PROBLEM STATEMENT » The records that follow must be reproduced in full, with every picture excluded.

MATERIAL PROVIDED »

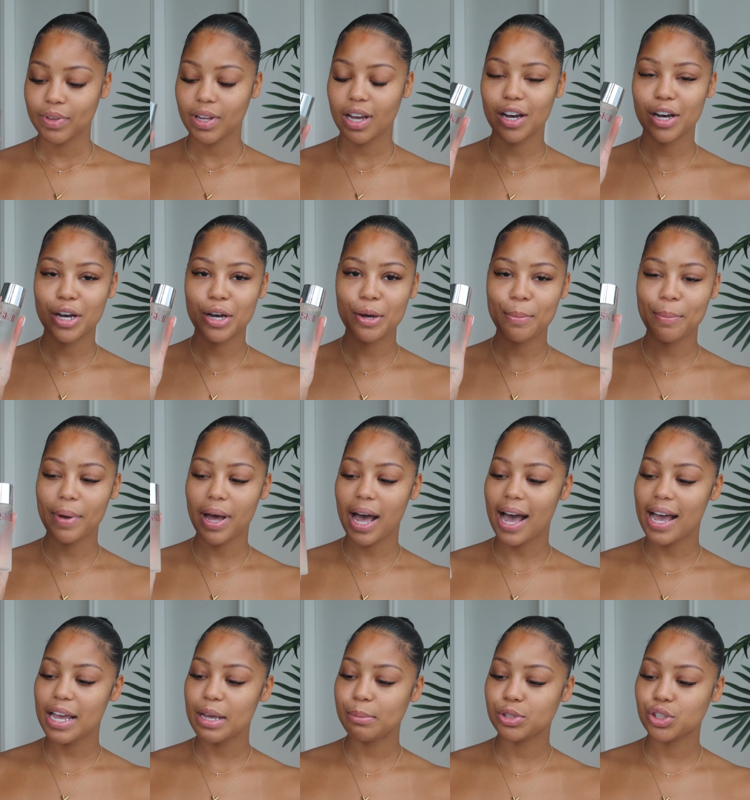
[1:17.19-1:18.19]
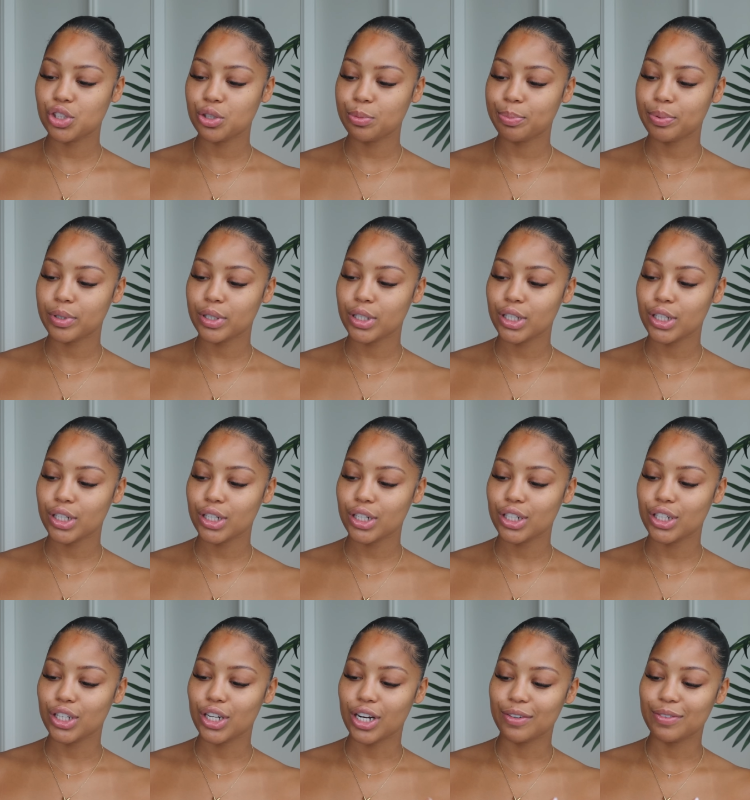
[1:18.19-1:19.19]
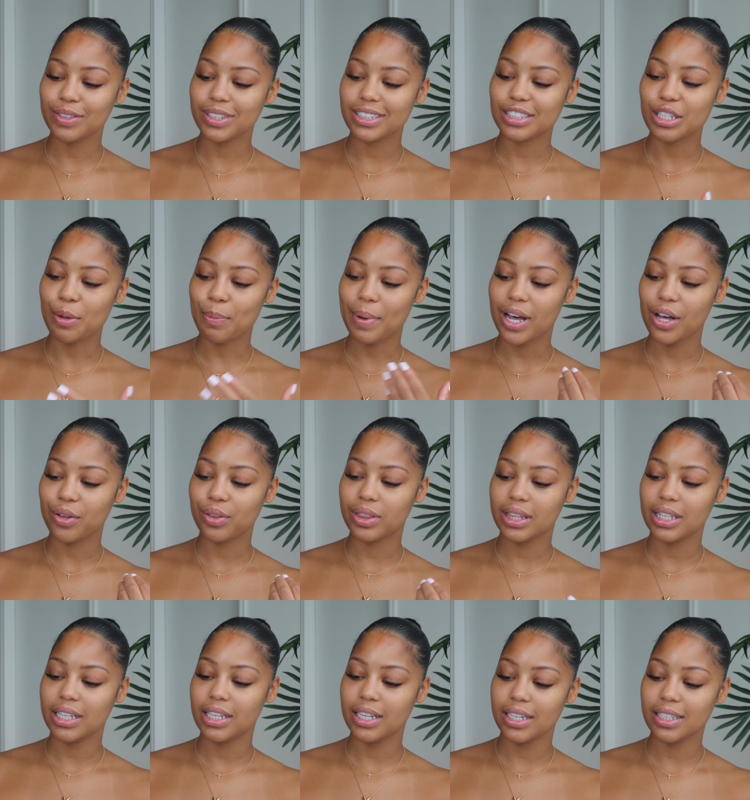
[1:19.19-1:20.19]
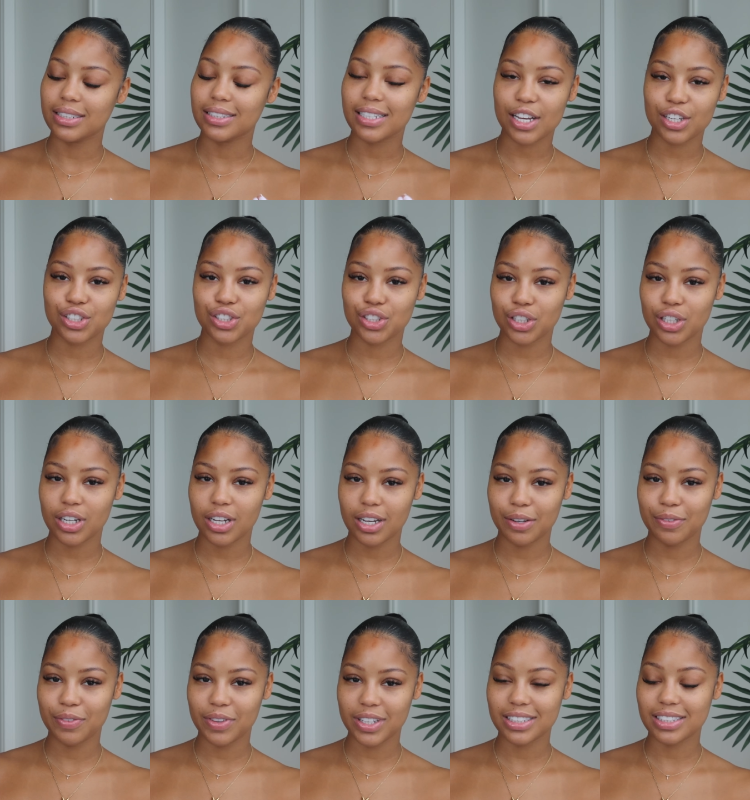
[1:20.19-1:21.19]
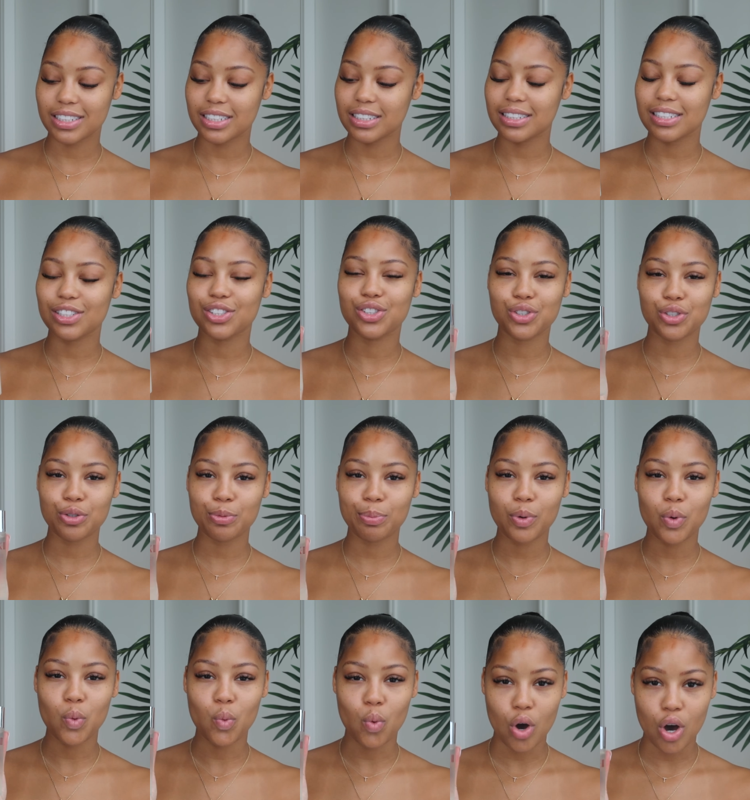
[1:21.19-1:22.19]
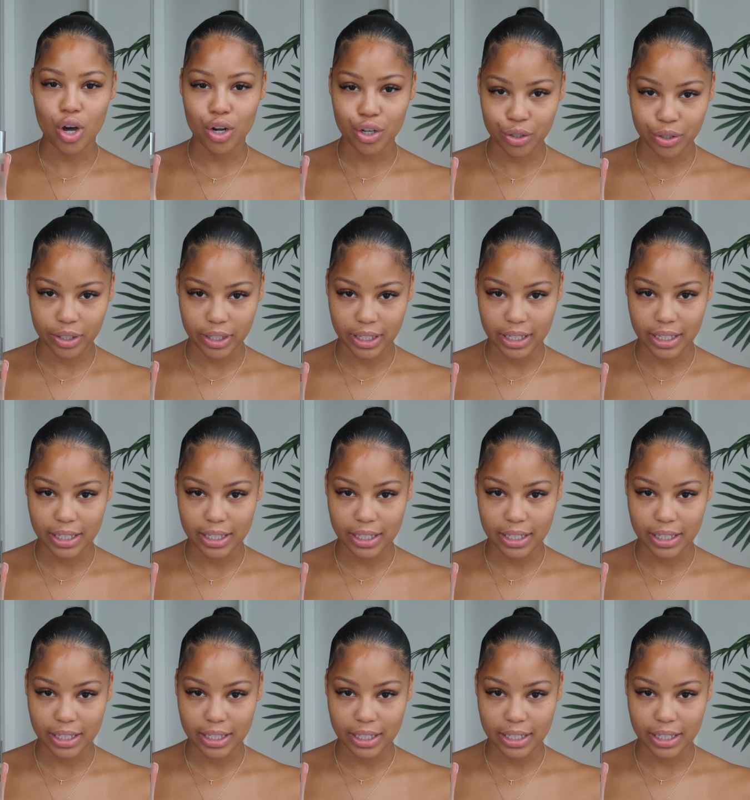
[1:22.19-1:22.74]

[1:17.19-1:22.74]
I am super nervous about the texture of this because it's super watery.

EXPECTED OUTPUT »
[1:17.19-1:18.19]
[1:18.19-1:19.19]
[1:19.19-1:20.19]
[1:20.19-1:21.19]
[1:21.19-1:22.19]
[1:22.19-1:22.74]

[1:17.19-1:22.74]
I am super nervous about the texture of this because it's super watery.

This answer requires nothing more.